[Opening Task input section]
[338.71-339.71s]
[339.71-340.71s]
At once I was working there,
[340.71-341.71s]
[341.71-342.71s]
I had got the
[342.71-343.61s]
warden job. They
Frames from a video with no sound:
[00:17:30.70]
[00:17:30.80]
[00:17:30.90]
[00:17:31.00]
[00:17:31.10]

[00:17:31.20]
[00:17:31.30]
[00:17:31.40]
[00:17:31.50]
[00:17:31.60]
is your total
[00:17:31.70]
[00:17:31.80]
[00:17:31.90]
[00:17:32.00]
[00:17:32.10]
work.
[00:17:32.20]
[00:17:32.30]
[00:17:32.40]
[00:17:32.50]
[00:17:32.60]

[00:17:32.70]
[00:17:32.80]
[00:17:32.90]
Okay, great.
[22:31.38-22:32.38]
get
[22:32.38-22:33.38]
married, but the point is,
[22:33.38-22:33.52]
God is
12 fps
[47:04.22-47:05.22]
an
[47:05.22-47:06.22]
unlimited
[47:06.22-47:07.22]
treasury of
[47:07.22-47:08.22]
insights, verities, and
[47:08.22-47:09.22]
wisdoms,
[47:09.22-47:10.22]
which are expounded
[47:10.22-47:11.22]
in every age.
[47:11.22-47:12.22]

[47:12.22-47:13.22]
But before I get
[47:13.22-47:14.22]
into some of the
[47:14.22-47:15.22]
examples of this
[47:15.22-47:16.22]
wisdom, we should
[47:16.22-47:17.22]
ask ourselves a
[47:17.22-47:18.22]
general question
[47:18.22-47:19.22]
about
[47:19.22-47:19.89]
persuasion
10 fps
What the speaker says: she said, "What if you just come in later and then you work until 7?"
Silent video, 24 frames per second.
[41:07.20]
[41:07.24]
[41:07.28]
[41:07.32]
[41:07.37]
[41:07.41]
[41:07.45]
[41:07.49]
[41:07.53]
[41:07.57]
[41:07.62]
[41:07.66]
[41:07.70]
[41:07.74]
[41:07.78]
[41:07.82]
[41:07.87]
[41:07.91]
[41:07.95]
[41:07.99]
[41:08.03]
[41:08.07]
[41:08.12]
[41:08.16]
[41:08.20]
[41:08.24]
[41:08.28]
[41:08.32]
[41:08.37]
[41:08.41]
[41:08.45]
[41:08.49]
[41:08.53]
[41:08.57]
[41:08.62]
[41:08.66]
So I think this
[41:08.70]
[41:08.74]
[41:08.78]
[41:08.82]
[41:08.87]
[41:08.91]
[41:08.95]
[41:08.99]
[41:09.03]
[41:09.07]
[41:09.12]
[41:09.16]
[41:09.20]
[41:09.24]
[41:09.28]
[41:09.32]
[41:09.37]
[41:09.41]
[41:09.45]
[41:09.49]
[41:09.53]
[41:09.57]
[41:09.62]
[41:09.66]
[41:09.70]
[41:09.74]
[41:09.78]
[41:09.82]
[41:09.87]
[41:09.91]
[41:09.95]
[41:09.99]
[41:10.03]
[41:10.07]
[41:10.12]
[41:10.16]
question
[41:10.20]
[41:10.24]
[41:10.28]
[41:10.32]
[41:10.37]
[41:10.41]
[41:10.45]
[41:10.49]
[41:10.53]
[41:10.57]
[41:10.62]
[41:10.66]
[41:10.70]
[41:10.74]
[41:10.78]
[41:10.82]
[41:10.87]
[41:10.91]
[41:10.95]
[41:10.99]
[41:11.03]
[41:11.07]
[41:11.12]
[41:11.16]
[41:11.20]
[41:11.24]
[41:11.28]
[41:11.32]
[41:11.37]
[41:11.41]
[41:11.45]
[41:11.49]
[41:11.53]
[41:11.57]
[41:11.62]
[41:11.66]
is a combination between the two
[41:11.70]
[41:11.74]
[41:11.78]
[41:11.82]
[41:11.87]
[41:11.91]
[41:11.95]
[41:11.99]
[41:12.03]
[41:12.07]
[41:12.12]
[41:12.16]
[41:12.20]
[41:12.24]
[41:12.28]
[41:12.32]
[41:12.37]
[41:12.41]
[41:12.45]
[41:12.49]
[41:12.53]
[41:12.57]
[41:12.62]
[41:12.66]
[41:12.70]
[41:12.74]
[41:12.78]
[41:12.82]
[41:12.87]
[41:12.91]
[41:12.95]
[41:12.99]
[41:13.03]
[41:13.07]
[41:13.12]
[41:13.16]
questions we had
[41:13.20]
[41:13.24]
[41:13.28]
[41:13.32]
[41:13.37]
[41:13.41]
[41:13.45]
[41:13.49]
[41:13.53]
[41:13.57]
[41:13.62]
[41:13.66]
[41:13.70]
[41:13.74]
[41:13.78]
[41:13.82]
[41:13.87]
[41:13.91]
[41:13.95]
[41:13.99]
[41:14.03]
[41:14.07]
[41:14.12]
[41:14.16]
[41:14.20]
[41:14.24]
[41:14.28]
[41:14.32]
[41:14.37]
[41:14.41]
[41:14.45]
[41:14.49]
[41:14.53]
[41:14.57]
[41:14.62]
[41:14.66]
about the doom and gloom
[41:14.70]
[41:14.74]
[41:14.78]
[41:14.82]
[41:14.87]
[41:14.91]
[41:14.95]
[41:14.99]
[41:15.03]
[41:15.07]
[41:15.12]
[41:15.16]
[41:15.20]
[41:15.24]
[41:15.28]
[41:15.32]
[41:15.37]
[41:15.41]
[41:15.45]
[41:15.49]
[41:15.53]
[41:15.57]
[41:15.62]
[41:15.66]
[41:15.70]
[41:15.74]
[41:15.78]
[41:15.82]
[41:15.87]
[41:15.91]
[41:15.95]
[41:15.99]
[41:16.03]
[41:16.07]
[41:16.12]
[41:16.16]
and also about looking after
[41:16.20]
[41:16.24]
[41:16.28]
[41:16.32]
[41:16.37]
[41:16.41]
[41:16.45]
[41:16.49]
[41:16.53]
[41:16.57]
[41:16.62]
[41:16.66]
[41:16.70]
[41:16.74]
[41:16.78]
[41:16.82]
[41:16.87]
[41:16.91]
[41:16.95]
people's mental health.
[Closing Task input section]
## Aim of the task
Please output the entries above, every line exactly as it reads.

## Written answer
[338.71-339.71s]
[339.71-340.71s]
At once I was working there,
[340.71-341.71s]
[341.71-342.71s]
I had got the
[342.71-343.61s]
warden job. They
Frames from a video with no sound:
[00:17:30.70]
[00:17:30.80]
[00:17:30.90]
[00:17:31.00]
[00:17:31.10]

[00:17:31.20]
[00:17:31.30]
[00:17:31.40]
[00:17:31.50]
[00:17:31.60]
is your total
[00:17:31.70]
[00:17:31.80]
[00:17:31.90]
[00:17:32.00]
[00:17:32.10]
work.
[00:17:32.20]
[00:17:32.30]
[00:17:32.40]
[00:17:32.50]
[00:17:32.60]

[00:17:32.70]
[00:17:32.80]
[00:17:32.90]
Okay, great.
[22:31.38-22:32.38]
get
[22:32.38-22:33.38]
married, but the point is,
[22:33.38-22:33.52]
God is
12 fps
[47:04.22-47:05.22]
an
[47:05.22-47:06.22]
unlimited
[47:06.22-47:07.22]
treasury of
[47:07.22-47:08.22]
insights, verities, and
[47:08.22-47:09.22]
wisdoms,
[47:09.22-47:10.22]
which are expounded
[47:10.22-47:11.22]
in every age.
[47:11.22-47:12.22]

[47:12.22-47:13.22]
But before I get
[47:13.22-47:14.22]
into some of the
[47:14.22-47:15.22]
examples of this
[47:15.22-47:16.22]
wisdom, we should
[47:16.22-47:17.22]
ask ourselves a
[47:17.22-47:18.22]
general question
[47:18.22-47:19.22]
about
[47:19.22-47:19.89]
persuasion
10 fps
What the speaker says: she said, "What if you just come in later and then you work until 7?"
Silent video, 24 frames per second.
[41:07.20]
[41:07.24]
[41:07.28]
[41:07.32]
[41:07.37]
[41:07.41]
[41:07.45]
[41:07.49]
[41:07.53]
[41:07.57]
[41:07.62]
[41:07.66]
[41:07.70]
[41:07.74]
[41:07.78]
[41:07.82]
[41:07.87]
[41:07.91]
[41:07.95]
[41:07.99]
[41:08.03]
[41:08.07]
[41:08.12]
[41:08.16]
[41:08.20]
[41:08.24]
[41:08.28]
[41:08.32]
[41:08.37]
[41:08.41]
[41:08.45]
[41:08.49]
[41:08.53]
[41:08.57]
[41:08.62]
[41:08.66]
So I think this
[41:08.70]
[41:08.74]
[41:08.78]
[41:08.82]
[41:08.87]
[41:08.91]
[41:08.95]
[41:08.99]
[41:09.03]
[41:09.07]
[41:09.12]
[41:09.16]
[41:09.20]
[41:09.24]
[41:09.28]
[41:09.32]
[41:09.37]
[41:09.41]
[41:09.45]
[41:09.49]
[41:09.53]
[41:09.57]
[41:09.62]
[41:09.66]
[41:09.70]
[41:09.74]
[41:09.78]
[41:09.82]
[41:09.87]
[41:09.91]
[41:09.95]
[41:09.99]
[41:10.03]
[41:10.07]
[41:10.12]
[41:10.16]
question
[41:10.20]
[41:10.24]
[41:10.28]
[41:10.32]
[41:10.37]
[41:10.41]
[41:10.45]
[41:10.49]
[41:10.53]
[41:10.57]
[41:10.62]
[41:10.66]
[41:10.70]
[41:10.74]
[41:10.78]
[41:10.82]
[41:10.87]
[41:10.91]
[41:10.95]
[41:10.99]
[41:11.03]
[41:11.07]
[41:11.12]
[41:11.16]
[41:11.20]
[41:11.24]
[41:11.28]
[41:11.32]
[41:11.37]
[41:11.41]
[41:11.45]
[41:11.49]
[41:11.53]
[41:11.57]
[41:11.62]
[41:11.66]
is a combination between the two
[41:11.70]
[41:11.74]
[41:11.78]
[41:11.82]
[41:11.87]
[41:11.91]
[41:11.95]
[41:11.99]
[41:12.03]
[41:12.07]
[41:12.12]
[41:12.16]
[41:12.20]
[41:12.24]
[41:12.28]
[41:12.32]
[41:12.37]
[41:12.41]
[41:12.45]
[41:12.49]
[41:12.53]
[41:12.57]
[41:12.62]
[41:12.66]
[41:12.70]
[41:12.74]
[41:12.78]
[41:12.82]
[41:12.87]
[41:12.91]
[41:12.95]
[41:12.99]
[41:13.03]
[41:13.07]
[41:13.12]
[41:13.16]
questions we had
[41:13.20]
[41:13.24]
[41:13.28]
[41:13.32]
[41:13.37]
[41:13.41]
[41:13.45]
[41:13.49]
[41:13.53]
[41:13.57]
[41:13.62]
[41:13.66]
[41:13.70]
[41:13.74]
[41:13.78]
[41:13.82]
[41:13.87]
[41:13.91]
[41:13.95]
[41:13.99]
[41:14.03]
[41:14.07]
[41:14.12]
[41:14.16]
[41:14.20]
[41:14.24]
[41:14.28]
[41:14.32]
[41:14.37]
[41:14.41]
[41:14.45]
[41:14.49]
[41:14.53]
[41:14.57]
[41:14.62]
[41:14.66]
about the doom and gloom
[41:14.70]
[41:14.74]
[41:14.78]
[41:14.82]
[41:14.87]
[41:14.91]
[41:14.95]
[41:14.99]
[41:15.03]
[41:15.07]
[41:15.12]
[41:15.16]
[41:15.20]
[41:15.24]
[41:15.28]
[41:15.32]
[41:15.37]
[41:15.41]
[41:15.45]
[41:15.49]
[41:15.53]
[41:15.57]
[41:15.62]
[41:15.66]
[41:15.70]
[41:15.74]
[41:15.78]
[41:15.82]
[41:15.87]
[41:15.91]
[41:15.95]
[41:15.99]
[41:16.03]
[41:16.07]
[41:16.12]
[41:16.16]
and also about looking after
[41:16.20]
[41:16.24]
[41:16.28]
[41:16.32]
[41:16.37]
[41:16.41]
[41:16.45]
[41:16.49]
[41:16.53]
[41:16.57]
[41:16.62]
[41:16.66]
[41:16.70]
[41:16.74]
[41:16.78]
[41:16.82]
[41:16.87]
[41:16.91]
[41:16.95]
people's mental health.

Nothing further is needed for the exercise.